» What to work on:
How many lines in this data contain the string "frames"? Reply with the number only.

[Data items]
::::

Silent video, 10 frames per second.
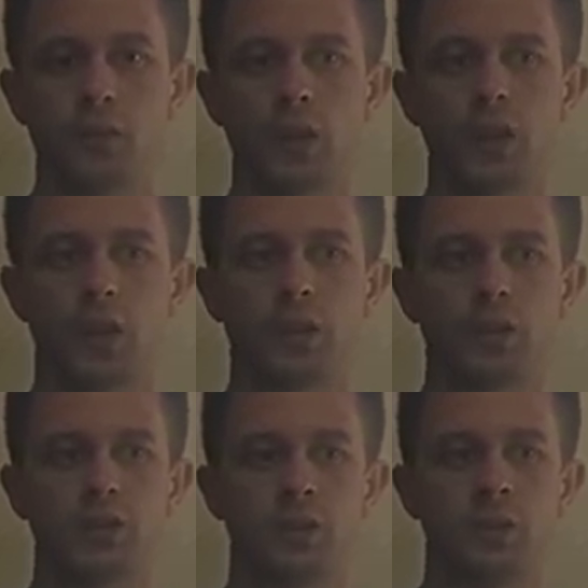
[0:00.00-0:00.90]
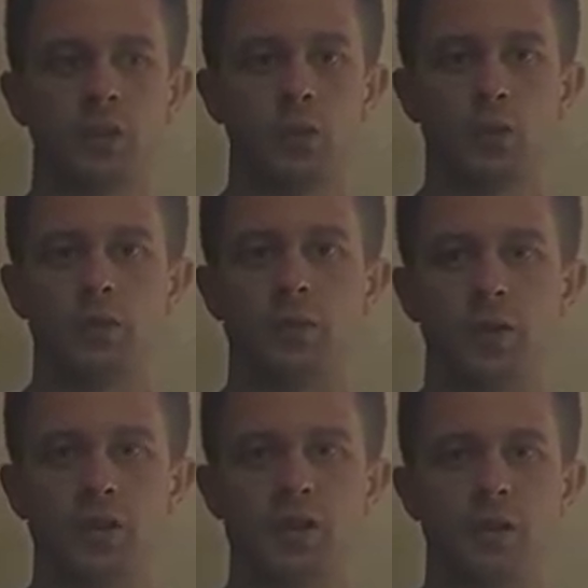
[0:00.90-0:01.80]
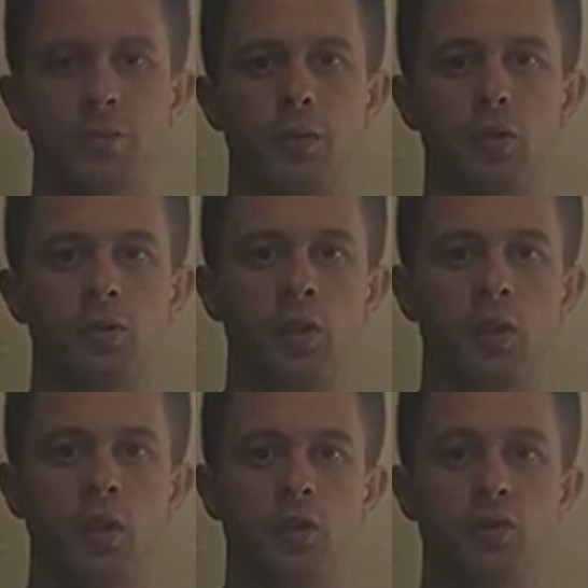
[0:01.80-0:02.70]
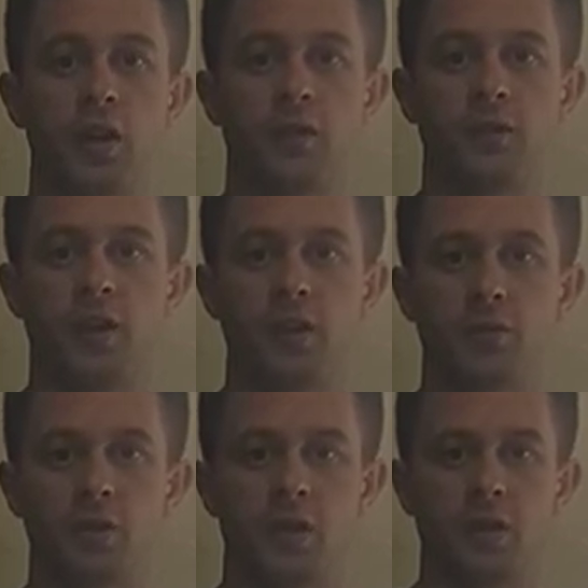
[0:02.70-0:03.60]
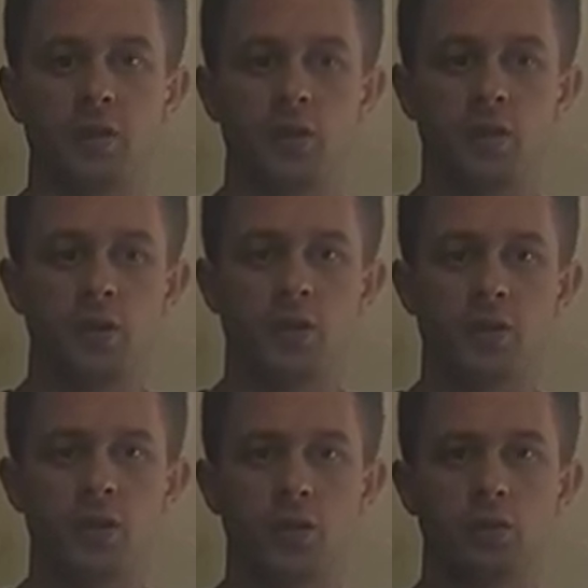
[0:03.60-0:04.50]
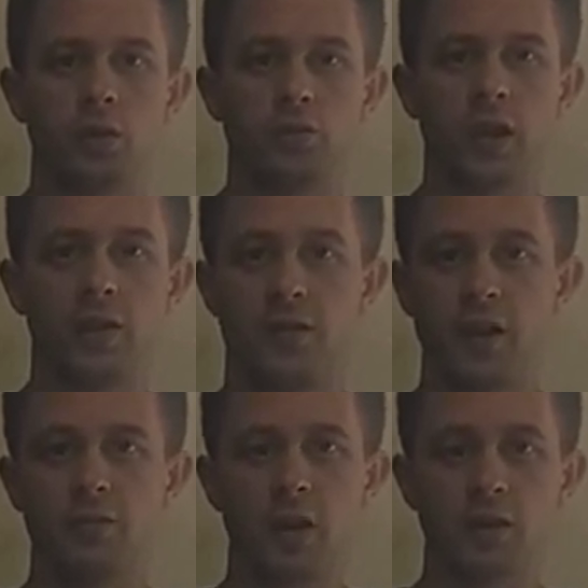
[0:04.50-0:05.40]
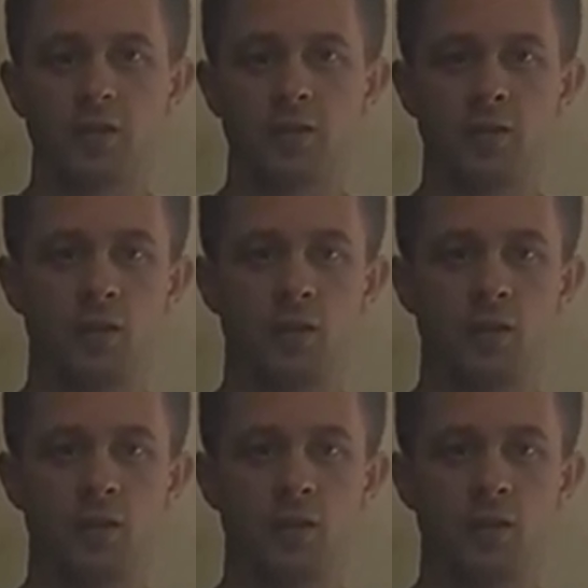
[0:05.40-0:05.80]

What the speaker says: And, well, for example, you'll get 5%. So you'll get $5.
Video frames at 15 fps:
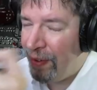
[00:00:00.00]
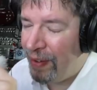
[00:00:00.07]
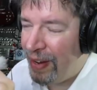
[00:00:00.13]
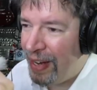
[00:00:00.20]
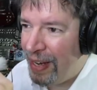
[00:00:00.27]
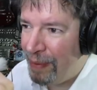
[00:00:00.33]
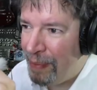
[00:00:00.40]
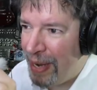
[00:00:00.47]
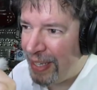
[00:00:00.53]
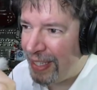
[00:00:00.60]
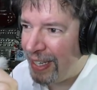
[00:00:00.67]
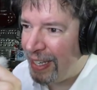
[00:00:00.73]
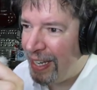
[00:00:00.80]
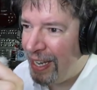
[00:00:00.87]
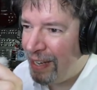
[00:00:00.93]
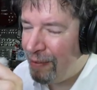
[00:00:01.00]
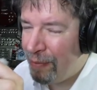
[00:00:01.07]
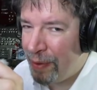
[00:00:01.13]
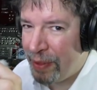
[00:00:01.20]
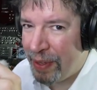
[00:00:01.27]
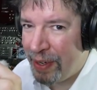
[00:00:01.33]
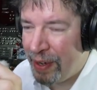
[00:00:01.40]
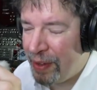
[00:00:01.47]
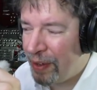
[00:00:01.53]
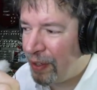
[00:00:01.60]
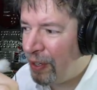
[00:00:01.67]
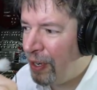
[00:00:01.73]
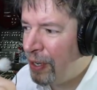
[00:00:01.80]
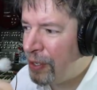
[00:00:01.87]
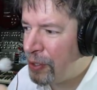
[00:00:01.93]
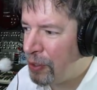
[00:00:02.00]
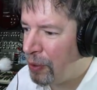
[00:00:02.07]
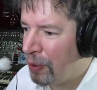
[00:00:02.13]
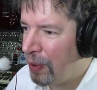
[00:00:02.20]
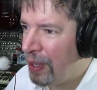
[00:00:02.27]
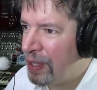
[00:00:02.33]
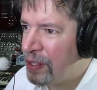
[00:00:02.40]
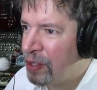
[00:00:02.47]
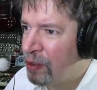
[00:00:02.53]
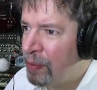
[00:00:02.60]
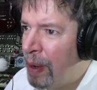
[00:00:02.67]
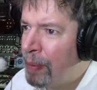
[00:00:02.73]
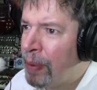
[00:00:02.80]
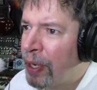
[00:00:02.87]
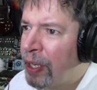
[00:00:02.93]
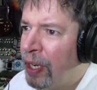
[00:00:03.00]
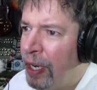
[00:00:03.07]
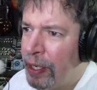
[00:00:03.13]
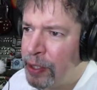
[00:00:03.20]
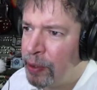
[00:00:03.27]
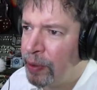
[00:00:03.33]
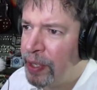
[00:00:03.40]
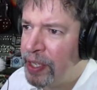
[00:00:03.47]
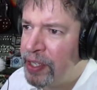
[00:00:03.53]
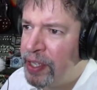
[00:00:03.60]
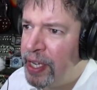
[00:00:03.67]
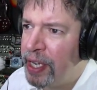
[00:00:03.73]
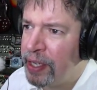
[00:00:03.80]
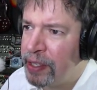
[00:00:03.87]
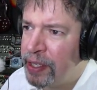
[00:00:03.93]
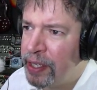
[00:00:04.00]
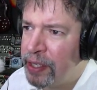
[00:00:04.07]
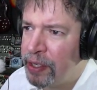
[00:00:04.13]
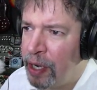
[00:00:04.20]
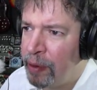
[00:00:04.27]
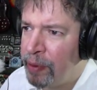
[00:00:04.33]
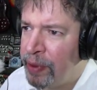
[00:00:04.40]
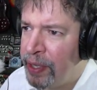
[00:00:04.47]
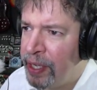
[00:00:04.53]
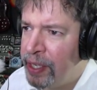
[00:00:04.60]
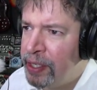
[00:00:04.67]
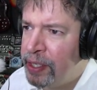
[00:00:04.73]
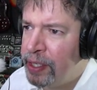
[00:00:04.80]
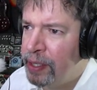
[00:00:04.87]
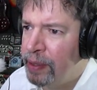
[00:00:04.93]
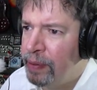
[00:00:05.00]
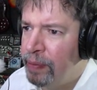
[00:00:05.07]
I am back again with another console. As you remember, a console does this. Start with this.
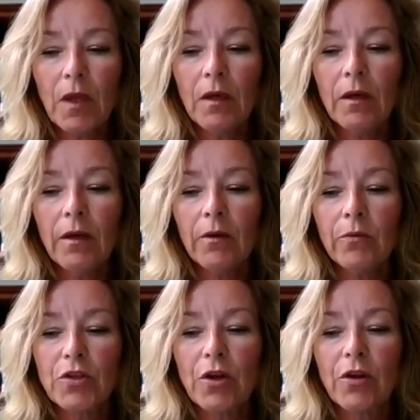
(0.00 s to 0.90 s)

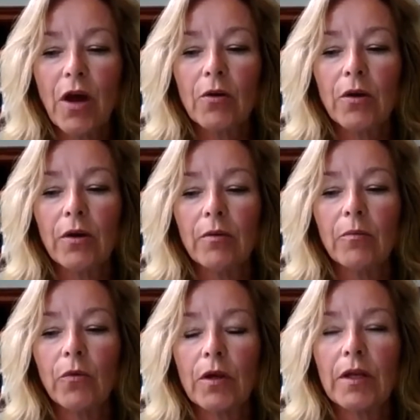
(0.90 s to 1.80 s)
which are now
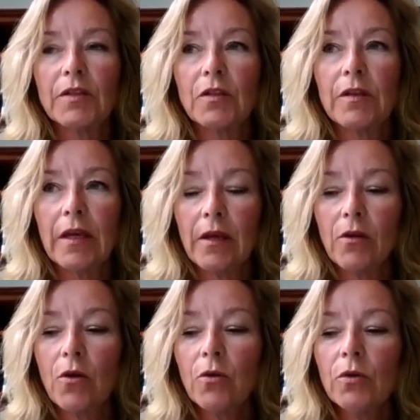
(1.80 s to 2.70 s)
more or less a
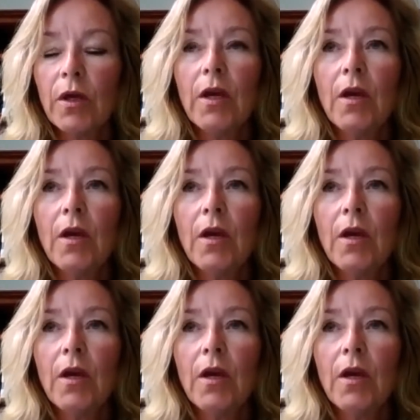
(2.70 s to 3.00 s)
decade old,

::::

» Task answer:
2